=== Task requirements ===
Please reproduce all of the data below exactly, leaving each picture out.

=== Material shown ===
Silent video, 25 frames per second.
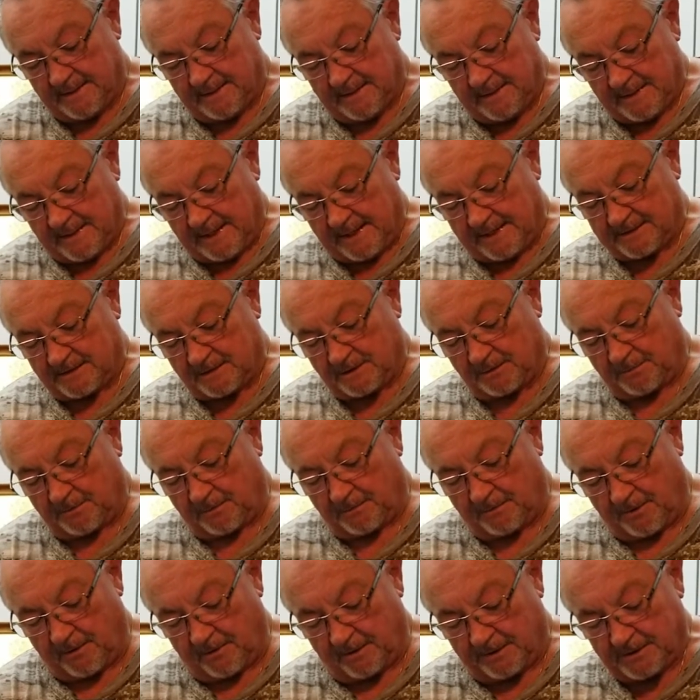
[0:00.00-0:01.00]
on Super
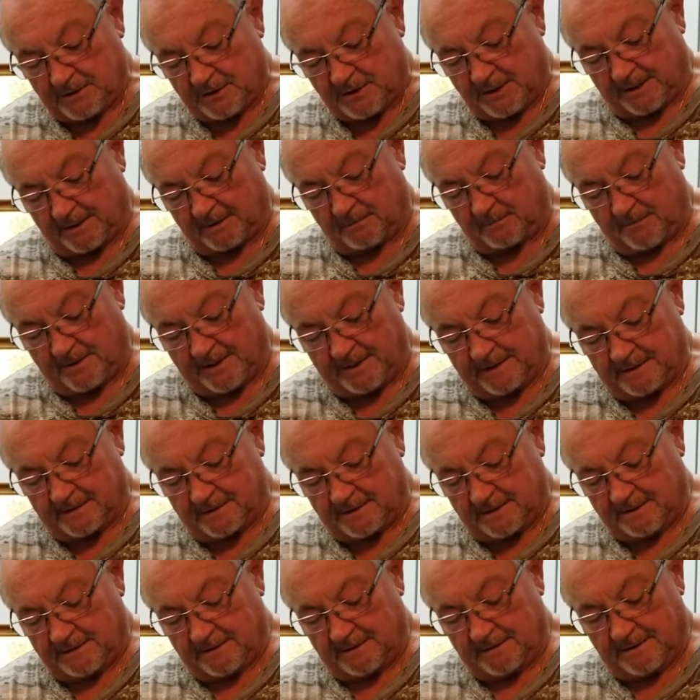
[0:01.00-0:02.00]
Bowl and chicken
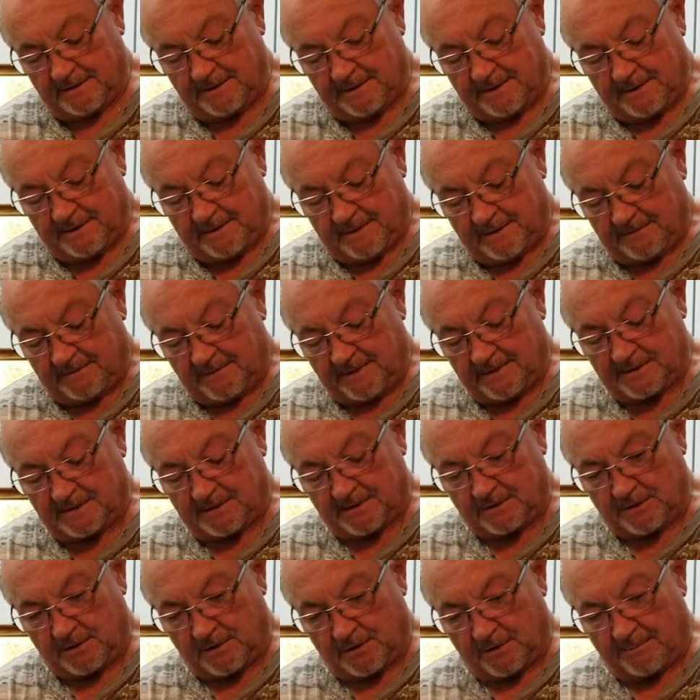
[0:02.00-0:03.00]
wings, this
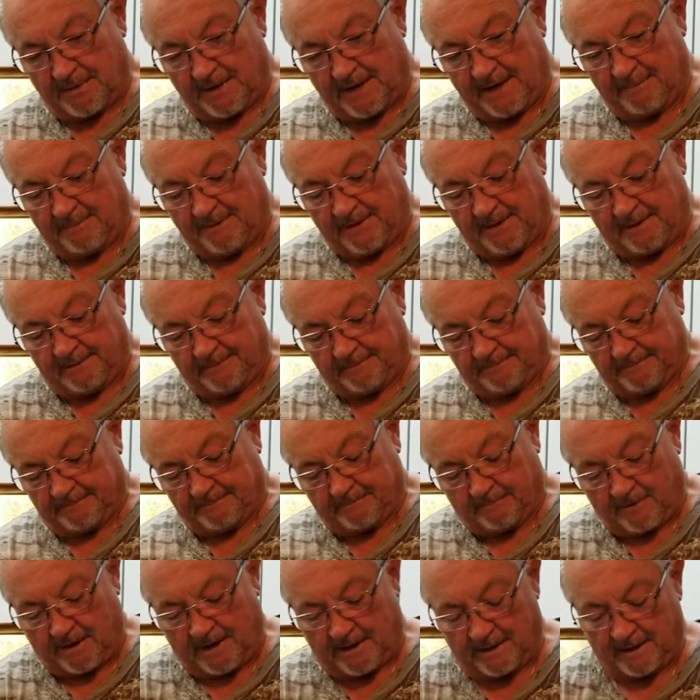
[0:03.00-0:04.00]
is your baby
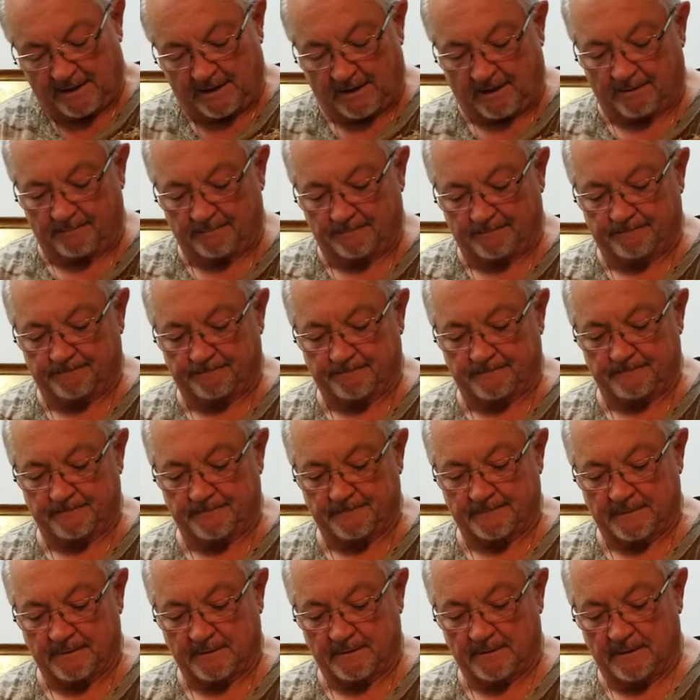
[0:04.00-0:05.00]
right here.
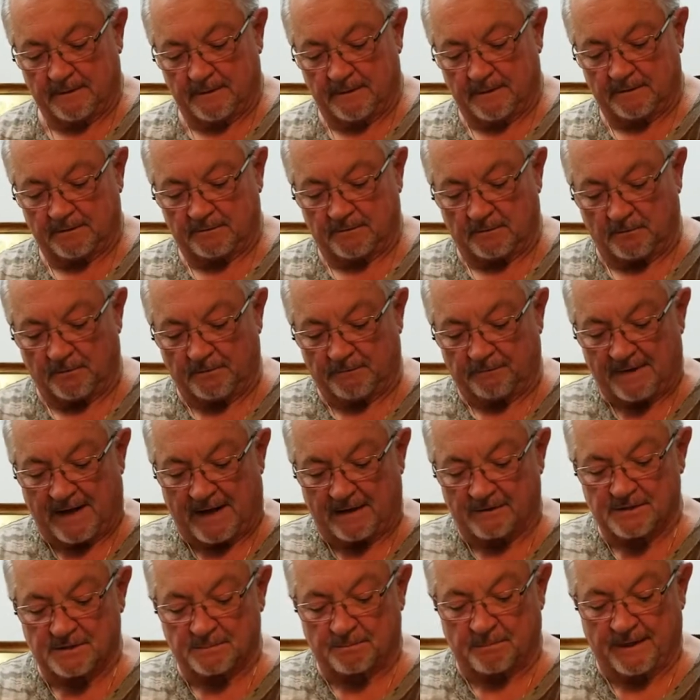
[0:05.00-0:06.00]
So we've now
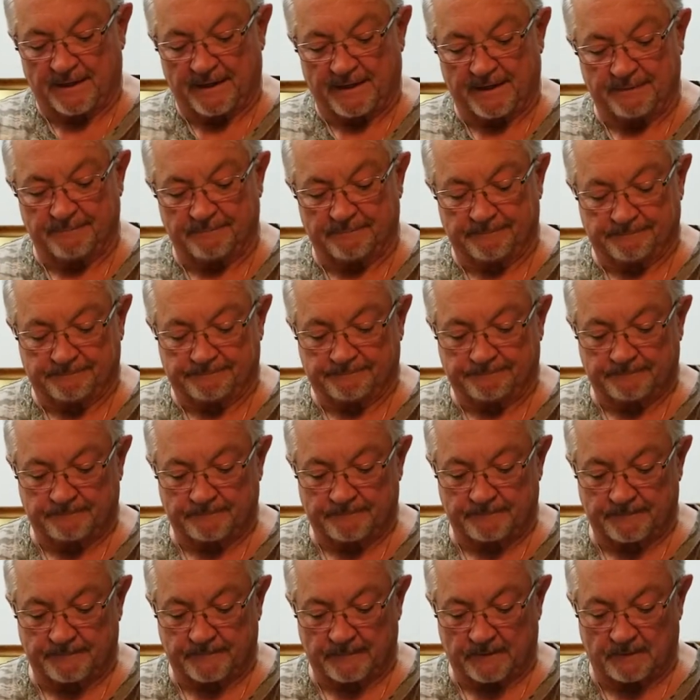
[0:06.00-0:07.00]
split it,
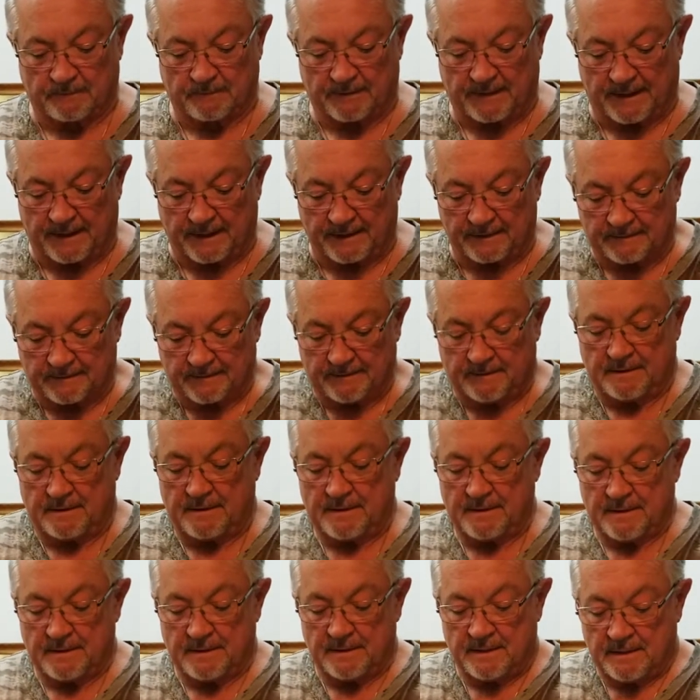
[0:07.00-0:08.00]
okay?
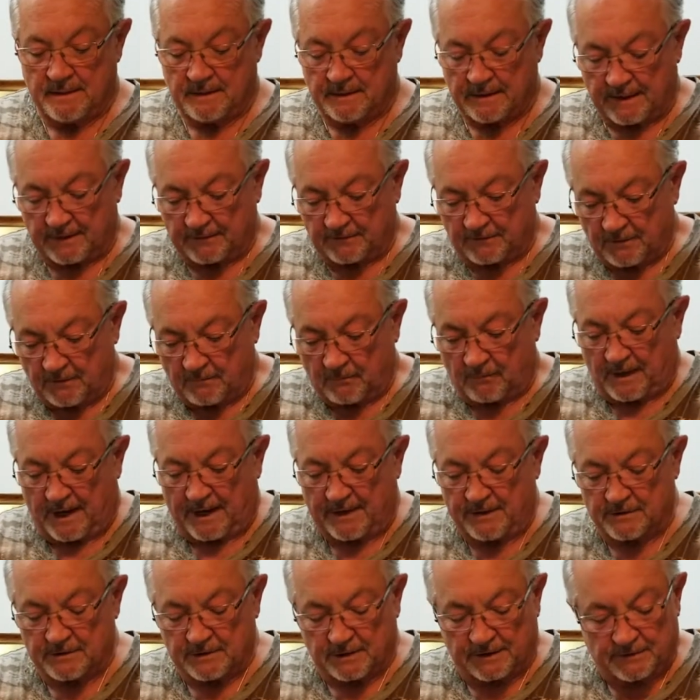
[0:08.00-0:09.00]
Nice. Now what I
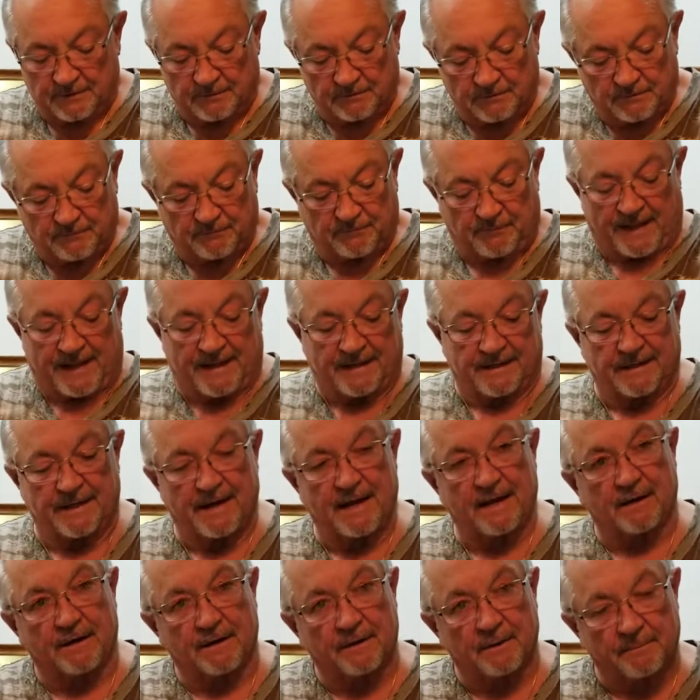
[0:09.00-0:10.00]
usually do is flatten it
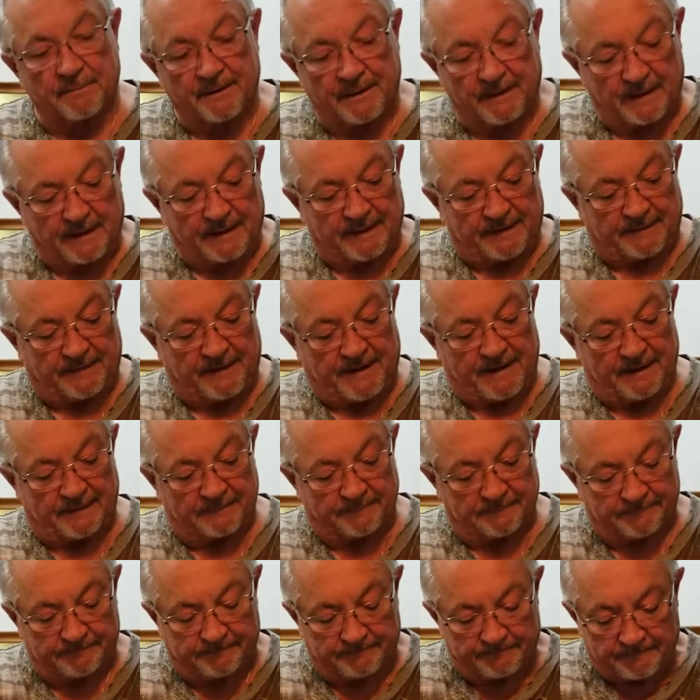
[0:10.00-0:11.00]
out a little bit like that.
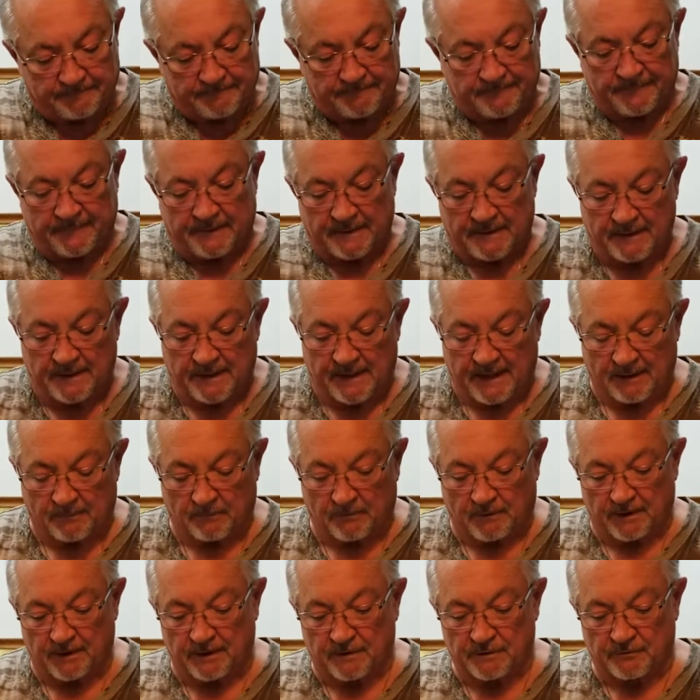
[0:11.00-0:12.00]
And we're
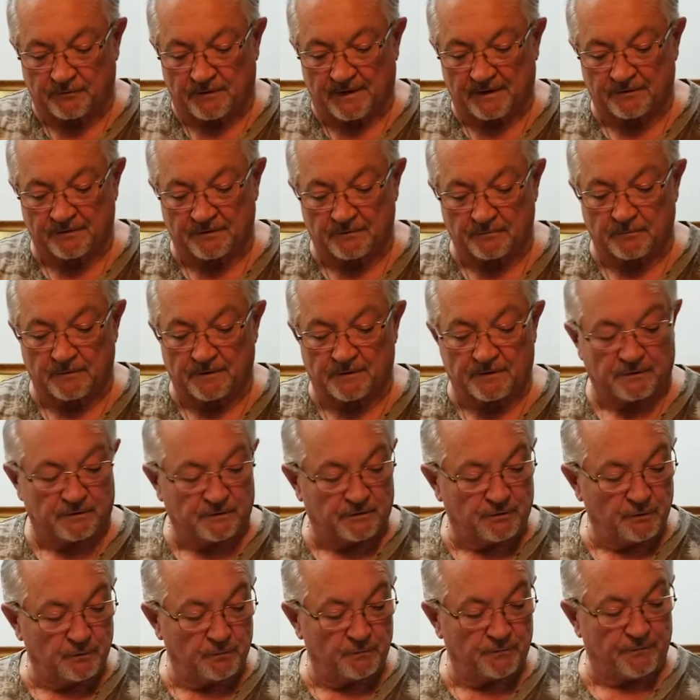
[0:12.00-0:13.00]
going to dress it with the
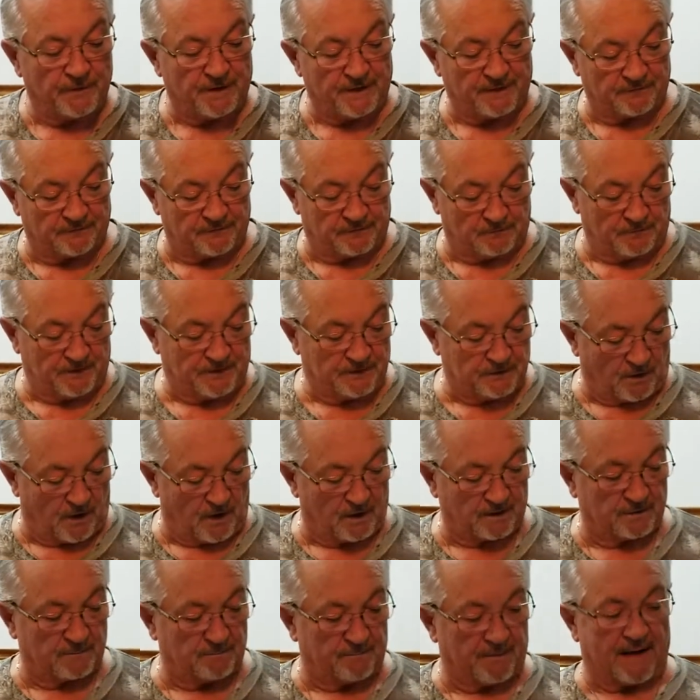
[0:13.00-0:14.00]
two things that we
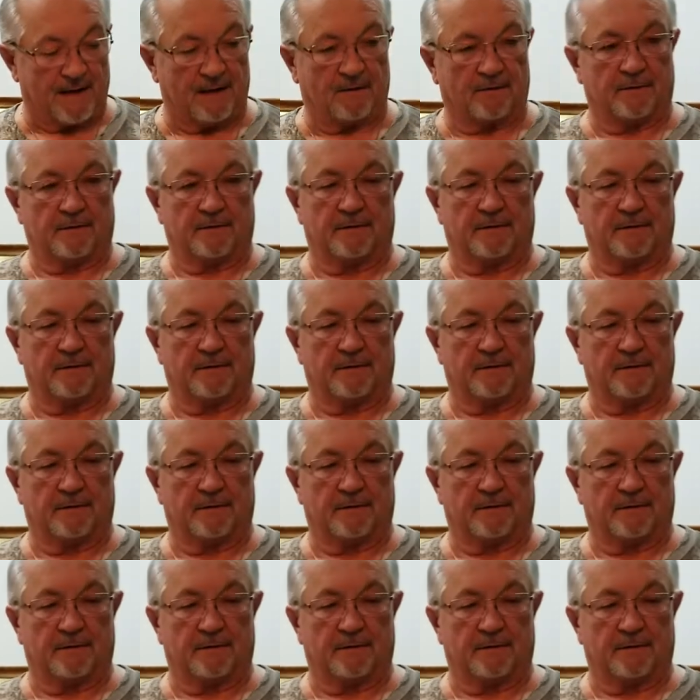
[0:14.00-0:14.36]
talked about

=== Exercise answer ===
Silent video, 25 frames per second.
[0:00.00-0:01.00]
on Super
[0:01.00-0:02.00]
Bowl and chicken
[0:02.00-0:03.00]
wings, this
[0:03.00-0:04.00]
is your baby
[0:04.00-0:05.00]
right here.
[0:05.00-0:06.00]
So we've now
[0:06.00-0:07.00]
split it,
[0:07.00-0:08.00]
okay?
[0:08.00-0:09.00]
Nice. Now what I
[0:09.00-0:10.00]
usually do is flatten it
[0:10.00-0:11.00]
out a little bit like that.
[0:11.00-0:12.00]
And we're
[0:12.00-0:13.00]
going to dress it with the
[0:13.00-0:14.00]
two things that we
[0:14.00-0:14.36]
talked about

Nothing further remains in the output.